Observé a Arturo durante la celebración de tan extraordinario sacrificio y vi la expresión de repugnancia con que lo soportaba. De repente se dio cuenta de que lo miraba y se puso rígido. Argante, con la boca abierta de entusiasmo, se inclinaba hacia adelante observando al druida. Mordred sonreía.

El cordero murió y Fergal, para horror nuestro, procedió a recorrer el patio sacudiendo el cadáver, gritando oraciones y salpicándonos a todos. Tapé a Ceinwyn con mi manto cuando el druida, chorreando sangre por la cara, pasó danzando ante nosotros. Arturo no tenía la menor idea del bárbaro sacrificio que allí iba a perpetrarse. Habría supuesto, sin duda, que su esposa preparaba una ceremonia decorosa para abrir la fiesta, pero la celebración se convirtió en una orgía de sangre. Los cinco corderos fueron sacrificados y, una vez degollado el último con el negro cuchillo de sílex, Fergal dio un paso atrás y señaló el aro.

—Nantosuelta os espera —nos dijo—. ¡Aquí está! ¡Venid todos! —evidentemente, esperaba alguna reacción pero nadie se movió. Sagramor miró a la luna y Culhwch se quitó un piojo de la barba. En el aro quedaban unas llamas pequeñas y algunos fragmentos de paja encendida cayeron sobre los cadáveres ensangrentados que yacían en las losas del suelo, pero nadie se movió—. ¡Venid a Nantosuelta! —repitió Fergal con voz ronca.

Entonces, Argante se puso en pie. Con un movimiento de hombros se despojó de la capa dorada y se quedó con un sencillo vestido azul de lana con el que parecía más niña que nunca. Tenía estrechas caderas de muchacho, las manos pequeñas y el rostro delicado y claro como el vellón de los corderos antes de que el negro cuchillo les privara de la vida. Fergal la llamó.

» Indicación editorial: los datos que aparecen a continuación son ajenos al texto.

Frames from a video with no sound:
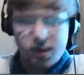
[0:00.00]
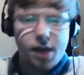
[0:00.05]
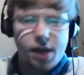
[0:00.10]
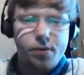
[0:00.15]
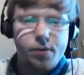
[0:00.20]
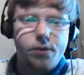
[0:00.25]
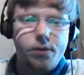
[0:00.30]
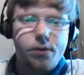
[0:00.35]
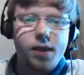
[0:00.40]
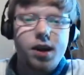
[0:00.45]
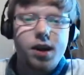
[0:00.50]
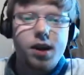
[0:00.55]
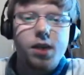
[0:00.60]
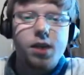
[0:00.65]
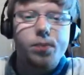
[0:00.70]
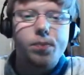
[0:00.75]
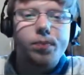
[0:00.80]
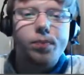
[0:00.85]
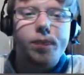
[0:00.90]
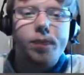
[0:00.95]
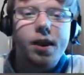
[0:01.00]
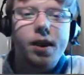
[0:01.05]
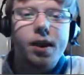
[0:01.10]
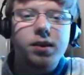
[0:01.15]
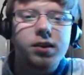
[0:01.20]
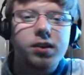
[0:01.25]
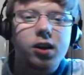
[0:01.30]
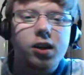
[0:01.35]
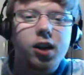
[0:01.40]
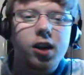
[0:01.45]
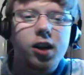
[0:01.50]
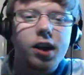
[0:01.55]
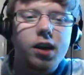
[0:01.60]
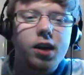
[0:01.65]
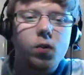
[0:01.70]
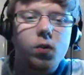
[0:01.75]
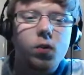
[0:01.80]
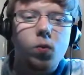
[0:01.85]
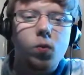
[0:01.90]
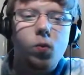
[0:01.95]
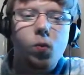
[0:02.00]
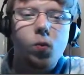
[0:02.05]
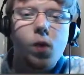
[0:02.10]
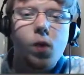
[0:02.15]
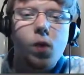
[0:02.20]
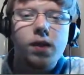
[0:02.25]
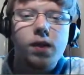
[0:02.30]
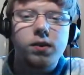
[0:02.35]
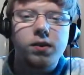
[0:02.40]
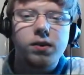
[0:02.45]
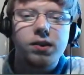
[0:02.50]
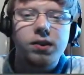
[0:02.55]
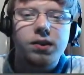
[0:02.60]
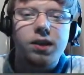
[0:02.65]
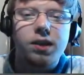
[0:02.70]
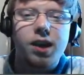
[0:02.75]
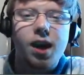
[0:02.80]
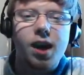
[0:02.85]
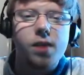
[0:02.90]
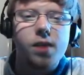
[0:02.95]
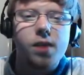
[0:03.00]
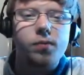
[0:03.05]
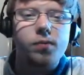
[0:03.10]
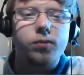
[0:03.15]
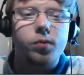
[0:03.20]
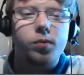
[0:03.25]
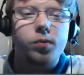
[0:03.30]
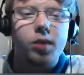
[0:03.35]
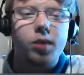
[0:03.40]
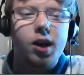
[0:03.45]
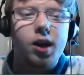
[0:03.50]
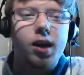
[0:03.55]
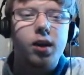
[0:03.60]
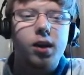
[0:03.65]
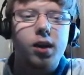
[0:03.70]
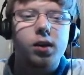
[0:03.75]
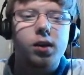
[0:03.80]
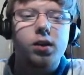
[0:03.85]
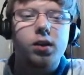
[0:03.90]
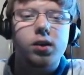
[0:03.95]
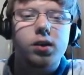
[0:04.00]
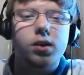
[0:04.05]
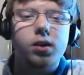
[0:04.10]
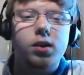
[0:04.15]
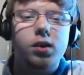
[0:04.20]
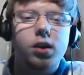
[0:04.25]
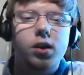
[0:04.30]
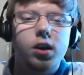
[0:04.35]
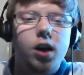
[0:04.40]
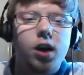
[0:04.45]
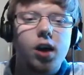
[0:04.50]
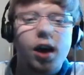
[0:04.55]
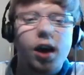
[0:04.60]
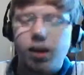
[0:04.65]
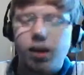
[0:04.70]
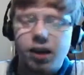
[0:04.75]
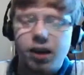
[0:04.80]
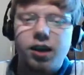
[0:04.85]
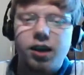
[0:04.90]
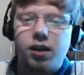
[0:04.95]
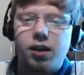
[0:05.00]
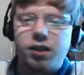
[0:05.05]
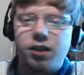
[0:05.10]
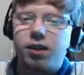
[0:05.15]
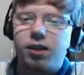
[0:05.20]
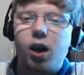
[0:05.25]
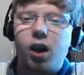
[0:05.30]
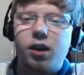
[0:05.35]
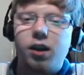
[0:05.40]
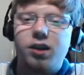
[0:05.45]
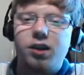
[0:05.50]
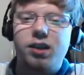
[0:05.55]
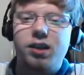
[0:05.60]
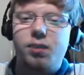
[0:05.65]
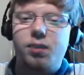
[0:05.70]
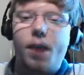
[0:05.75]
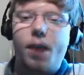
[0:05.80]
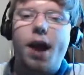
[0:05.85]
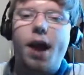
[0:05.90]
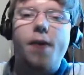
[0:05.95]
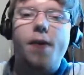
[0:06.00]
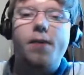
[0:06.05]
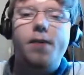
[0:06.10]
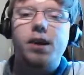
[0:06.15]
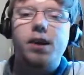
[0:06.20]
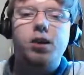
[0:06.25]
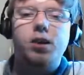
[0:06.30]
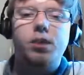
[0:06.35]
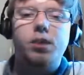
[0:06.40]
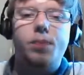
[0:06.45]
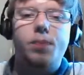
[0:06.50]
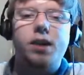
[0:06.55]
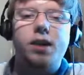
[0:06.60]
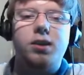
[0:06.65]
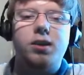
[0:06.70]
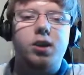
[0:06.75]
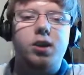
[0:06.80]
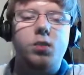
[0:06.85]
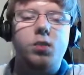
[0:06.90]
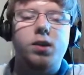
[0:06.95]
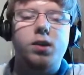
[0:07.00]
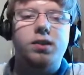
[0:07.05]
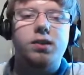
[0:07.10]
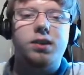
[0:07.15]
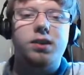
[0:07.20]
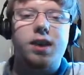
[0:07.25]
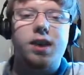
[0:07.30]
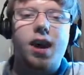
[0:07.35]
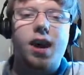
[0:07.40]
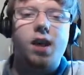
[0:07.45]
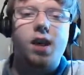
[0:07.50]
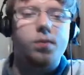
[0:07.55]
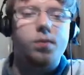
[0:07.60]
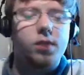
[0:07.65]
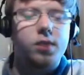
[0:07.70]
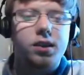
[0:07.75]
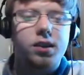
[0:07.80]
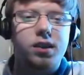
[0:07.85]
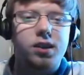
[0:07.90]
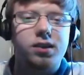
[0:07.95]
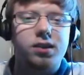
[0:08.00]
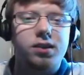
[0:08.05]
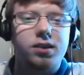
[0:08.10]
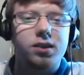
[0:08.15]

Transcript: Fini basically wins the game from here. This pairing just basically wins the game, and it's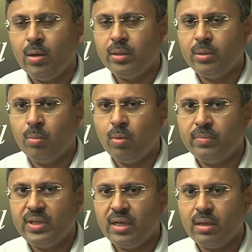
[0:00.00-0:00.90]

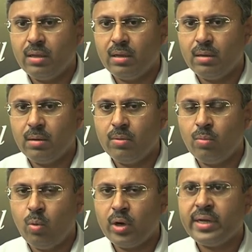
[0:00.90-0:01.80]
The
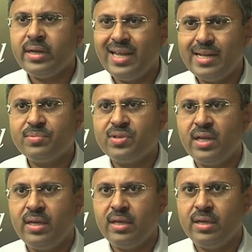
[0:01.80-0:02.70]
what it helps
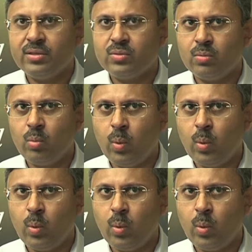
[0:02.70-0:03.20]
really is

—Ven —entonó—, ven a Nantosuelta; Nantosuelta te llama, ven a Nantosuelta —y siguió canturreando, llamando a Argante para que acudiera a la diosa. Argante avanzó despacio, como en trance, cada paso un esfuerzo, caminaba y se detenía entre paso y paso mientras el druida la animaba a continuar—. Ven a Nantusuelta —entonó de nuevo—, Nantosuelta te llama, ven a Nanatosuelta. —Argante tenía los ojos cerrados. Era un momento imponente, al menos para ella, pues los demás nos sentíamos cohibidos, creo. Arturo parecía muy afectado y no era de extrañar, pues aquello parecía un simple trueque de Isis por Nantosuelta; por el contrario, Mordred, a quien se le había prometido Argante por esposa en otro tiempo, observaba con expresión ansiosa a la niña que avanzaba paso a paso—. Ven a Nantosuelta, Nantosuelta te llama. —Fergal le hacía señas para que continuara, aunque su voz era ya aguda como un grito de mujer.